Stored items:
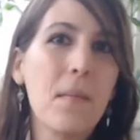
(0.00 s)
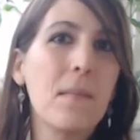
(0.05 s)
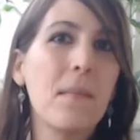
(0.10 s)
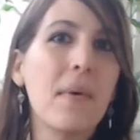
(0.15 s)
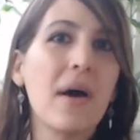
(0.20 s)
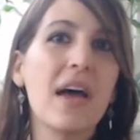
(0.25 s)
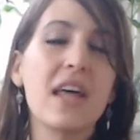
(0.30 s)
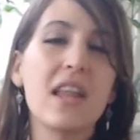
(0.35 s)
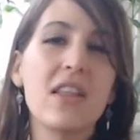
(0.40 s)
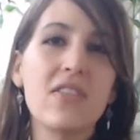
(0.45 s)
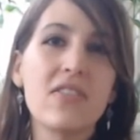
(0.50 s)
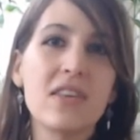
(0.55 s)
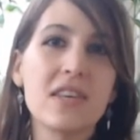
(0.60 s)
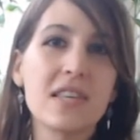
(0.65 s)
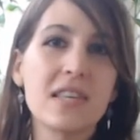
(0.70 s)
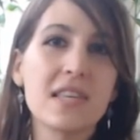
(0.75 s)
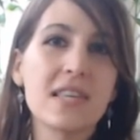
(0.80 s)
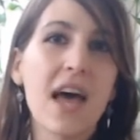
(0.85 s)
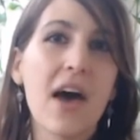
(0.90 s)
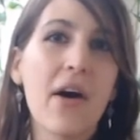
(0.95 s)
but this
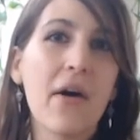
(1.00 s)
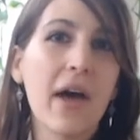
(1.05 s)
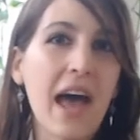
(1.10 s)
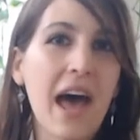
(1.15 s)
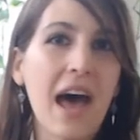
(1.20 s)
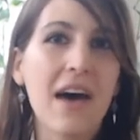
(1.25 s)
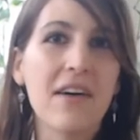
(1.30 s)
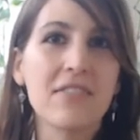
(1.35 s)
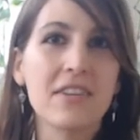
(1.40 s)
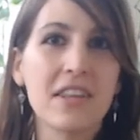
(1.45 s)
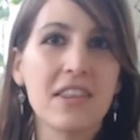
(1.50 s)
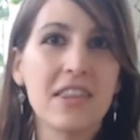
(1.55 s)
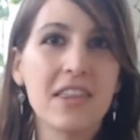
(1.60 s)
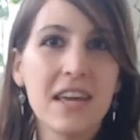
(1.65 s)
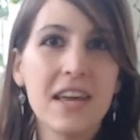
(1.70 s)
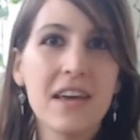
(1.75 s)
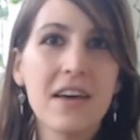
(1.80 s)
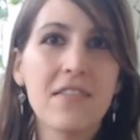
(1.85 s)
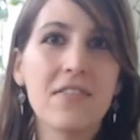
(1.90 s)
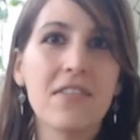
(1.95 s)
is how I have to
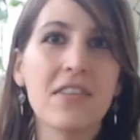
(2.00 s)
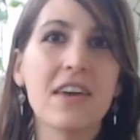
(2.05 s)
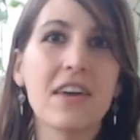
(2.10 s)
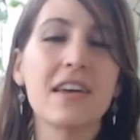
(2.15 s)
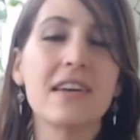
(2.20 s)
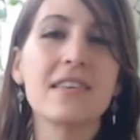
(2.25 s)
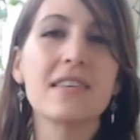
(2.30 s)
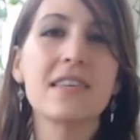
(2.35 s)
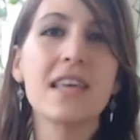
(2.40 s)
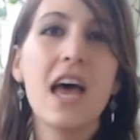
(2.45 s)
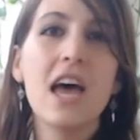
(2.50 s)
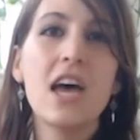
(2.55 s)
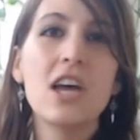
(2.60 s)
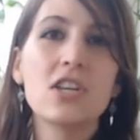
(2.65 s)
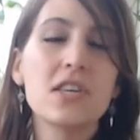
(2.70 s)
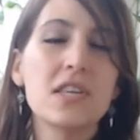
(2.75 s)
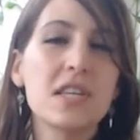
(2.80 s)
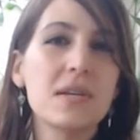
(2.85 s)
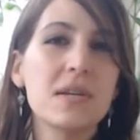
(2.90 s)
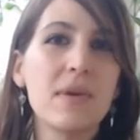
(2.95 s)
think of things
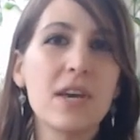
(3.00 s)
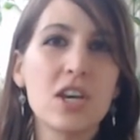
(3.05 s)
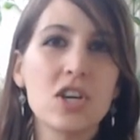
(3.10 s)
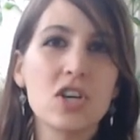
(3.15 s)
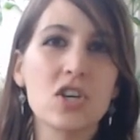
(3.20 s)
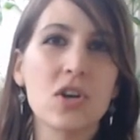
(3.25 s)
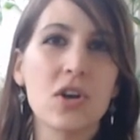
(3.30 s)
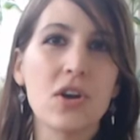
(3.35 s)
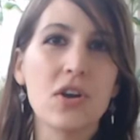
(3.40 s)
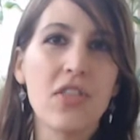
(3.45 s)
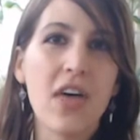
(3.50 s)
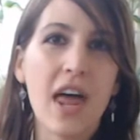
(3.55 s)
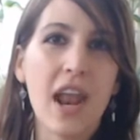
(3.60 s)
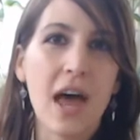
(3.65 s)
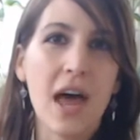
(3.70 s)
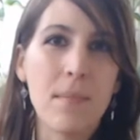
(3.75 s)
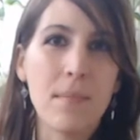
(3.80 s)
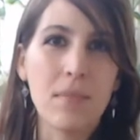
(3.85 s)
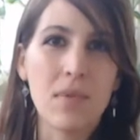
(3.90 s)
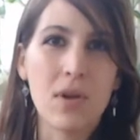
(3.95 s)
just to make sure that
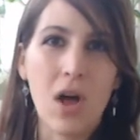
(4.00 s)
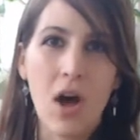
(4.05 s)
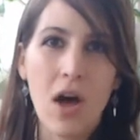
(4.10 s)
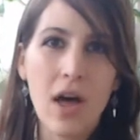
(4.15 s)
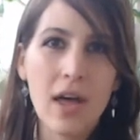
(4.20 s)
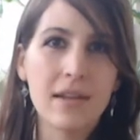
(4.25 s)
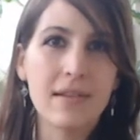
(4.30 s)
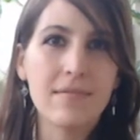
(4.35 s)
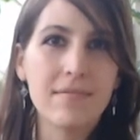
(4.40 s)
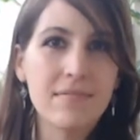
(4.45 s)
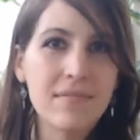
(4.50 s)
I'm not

Instructions to follow:
What is needed is an exact reprint of every entry, pictures excluded.

Answer box:
(0.00 s)
(0.05 s)
(0.10 s)
(0.15 s)
(0.20 s)
(0.25 s)
(0.30 s)
(0.35 s)
(0.40 s)
(0.45 s)
(0.50 s)
(0.55 s)
(0.60 s)
(0.65 s)
(0.70 s)
(0.75 s)
(0.80 s)
(0.85 s)
(0.90 s)
(0.95 s)
but this
(1.00 s)
(1.05 s)
(1.10 s)
(1.15 s)
(1.20 s)
(1.25 s)
(1.30 s)
(1.35 s)
(1.40 s)
(1.45 s)
(1.50 s)
(1.55 s)
(1.60 s)
(1.65 s)
(1.70 s)
(1.75 s)
(1.80 s)
(1.85 s)
(1.90 s)
(1.95 s)
is how I have to
(2.00 s)
(2.05 s)
(2.10 s)
(2.15 s)
(2.20 s)
(2.25 s)
(2.30 s)
(2.35 s)
(2.40 s)
(2.45 s)
(2.50 s)
(2.55 s)
(2.60 s)
(2.65 s)
(2.70 s)
(2.75 s)
(2.80 s)
(2.85 s)
(2.90 s)
(2.95 s)
think of things
(3.00 s)
(3.05 s)
(3.10 s)
(3.15 s)
(3.20 s)
(3.25 s)
(3.30 s)
(3.35 s)
(3.40 s)
(3.45 s)
(3.50 s)
(3.55 s)
(3.60 s)
(3.65 s)
(3.70 s)
(3.75 s)
(3.80 s)
(3.85 s)
(3.90 s)
(3.95 s)
just to make sure that
(4.00 s)
(4.05 s)
(4.10 s)
(4.15 s)
(4.20 s)
(4.25 s)
(4.30 s)
(4.35 s)
(4.40 s)
(4.45 s)
(4.50 s)
I'm not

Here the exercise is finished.